Anyway, mobile homes gave way to manufactured housing, a change stimulated by a 1974 federal law imposing some regulation on how it could be built and operated. That law required manufactured homes to conform to many of the same building codes as conventional housing.

Still, manufactured houses were mobile, and just about everybody knew that. They were finished in a factory and placed on a steel chassis so they could be moved around. It was very difficult to alter or improve them once they were constructed. Banks charged higher mortgage rates to the purchasers. They were cheaper than other types of housing, but that wasn’t necessarily a selling point: Once you owned one, it generally didn’t appreciate in value, and unloading it on someone else wasn’t easy.

ALL OF THIS BROUGHT US TO MODULAR HOUSING, the kind that Jared Polis is seeking to encourage in Colorado. It’s actually a considerable step forward. Modular housing is held to all of the same local or state building code regulations as a conventionally constructed home.

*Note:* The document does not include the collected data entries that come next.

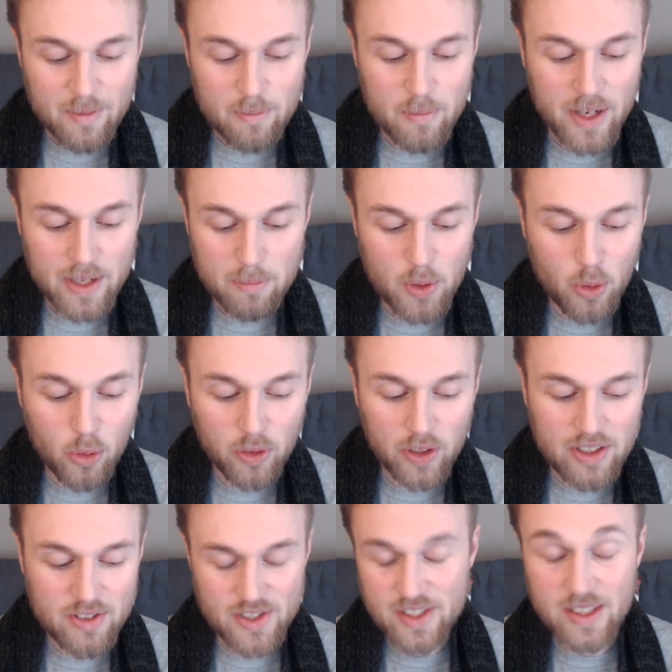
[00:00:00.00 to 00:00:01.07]
My core
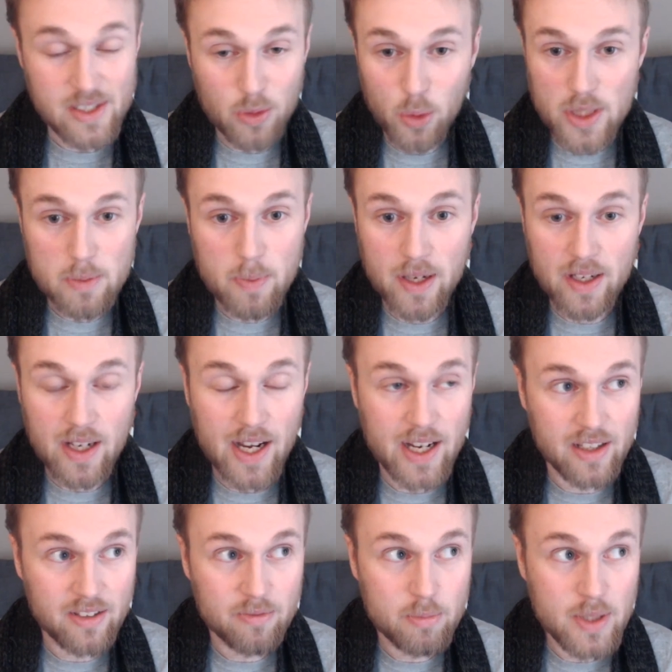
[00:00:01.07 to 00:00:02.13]
interest has always been
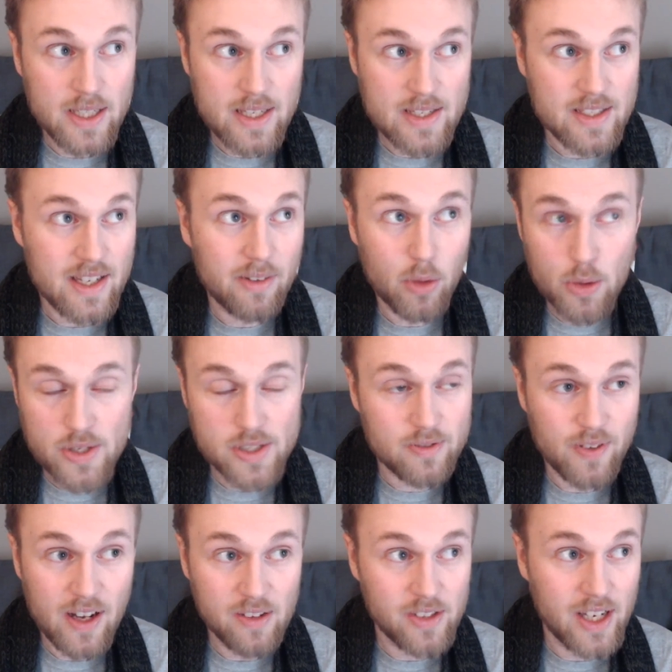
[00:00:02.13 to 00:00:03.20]
I N F Ps. I've always
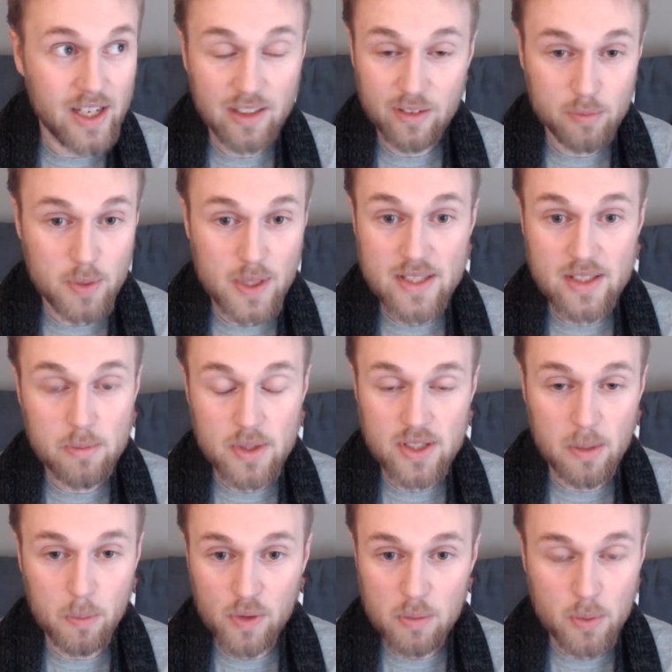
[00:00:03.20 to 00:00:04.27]
found I N F Ps to be
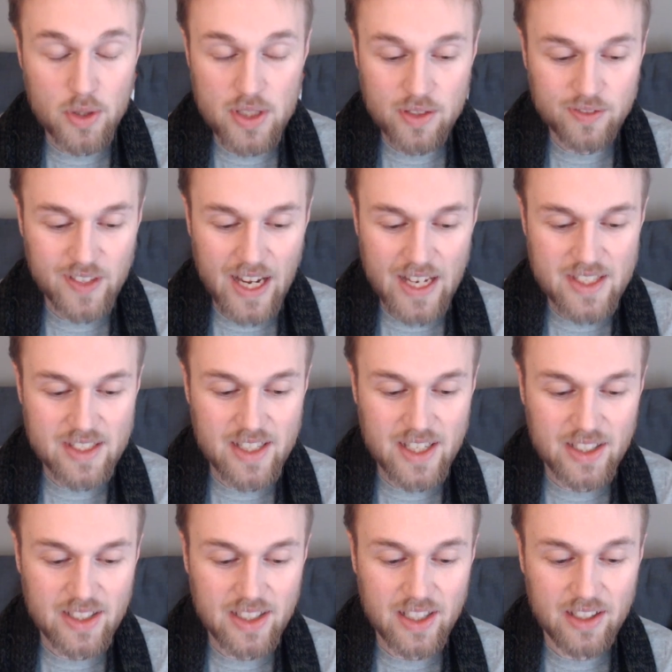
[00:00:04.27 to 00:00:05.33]
some of the most
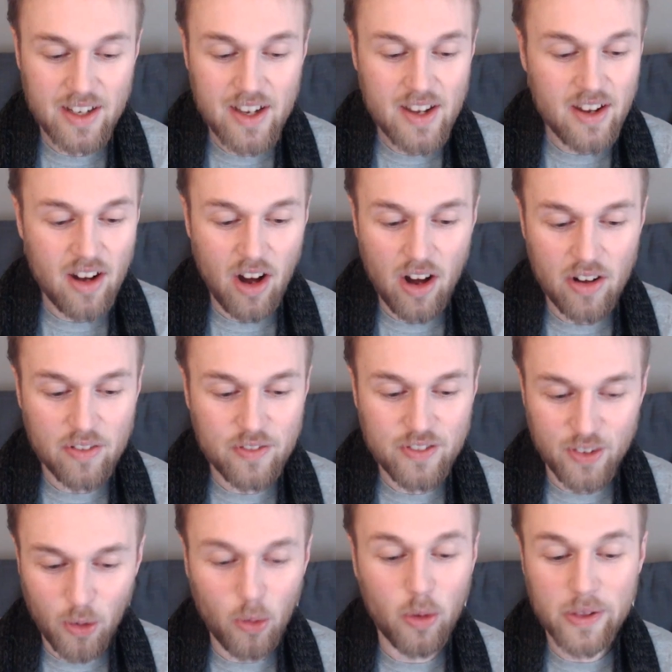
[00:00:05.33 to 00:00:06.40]
fascinating of
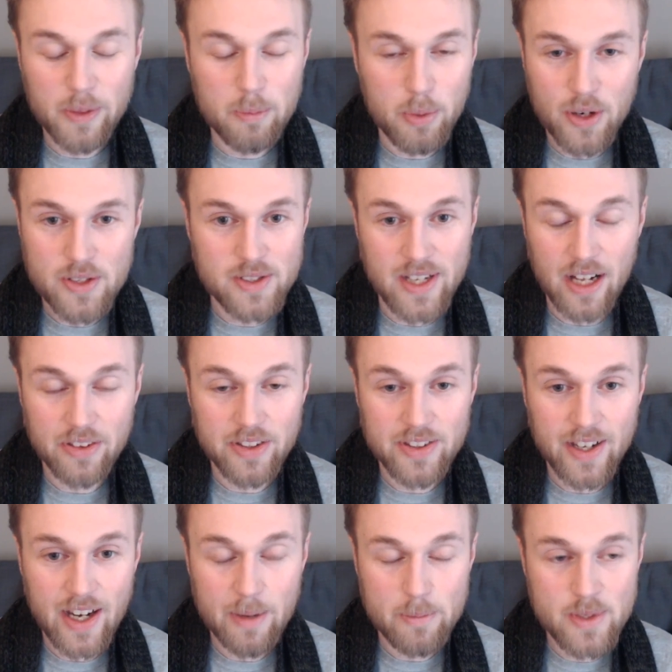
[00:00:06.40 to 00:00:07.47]
all the personality
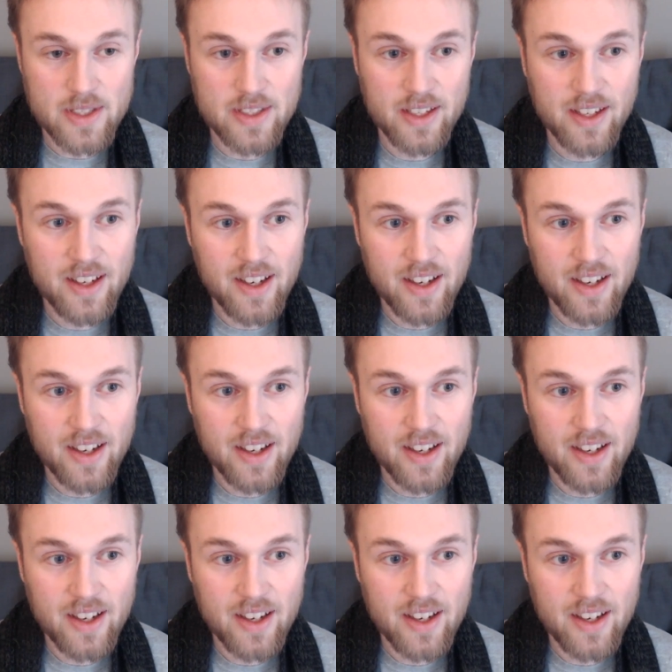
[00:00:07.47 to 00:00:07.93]
types.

It generally has a permanent foundation and often a crawl space. It’s delivered to its site in whole rooms, and while they tend to be small rooms, you don’t have a lot of nails and lumber sitting around in your yard during the assembly period. A modular house can be finished in about half the time of a home built onsite from scratch. Mortgages are easier to get than for traditional manufactured housing. When modular is done well, it can be hard to tell the difference between these homes and conventionally built ones. And they are quite a bit less expensive than the conventional site-built house.

All of this is encouraging. Warren Buffett has invested substantial amounts of money in the modular home industry, as has Bill Gates, who touts it as a plausible answer to the national housing shortage. But it’s not much of an answer yet. At the moment, modular housing constitutes less than 4 percent of the housing stock in this country. Even the much-maligned mobile home is more common, comprising about 6 percent of the existing stock. Homes built in factories may be quite a bit better now, but the stigma has not gone away.

It’s clear we need to do something to create more reasonably priced housing. But if we’re honest, we have to concede that the interventions we have tried so far have not worked all that well. We can set minimum percentages of affordable units for new development, but if we set them high enough to make a big difference, not many new projects will get built. We can revise local zoning laws to greenlight multi-unit construction in neighborhoods of mostly single-family homes, but this is politically divisive and, so far at least, hasn’t brought in very encouraging numbers. The media love to print stories about cute tiny houses, but the fact is not many Americans will be attracted to living in a 400-square-foot home. I’ve been arguing for years that we need to create high-rise apartment buildings along commercial corridors, but they are not easy to multiply and generally require people to become long-term renters when what they really want is a home of their own.

We may not be on the verge of a major boom in modular housing, but looking at it in the context of the larger housing emergency, I’m tempted to think of what Winston Churchill said about democracy: It’s the most flawed of political ideas, except for all the others that have been tried.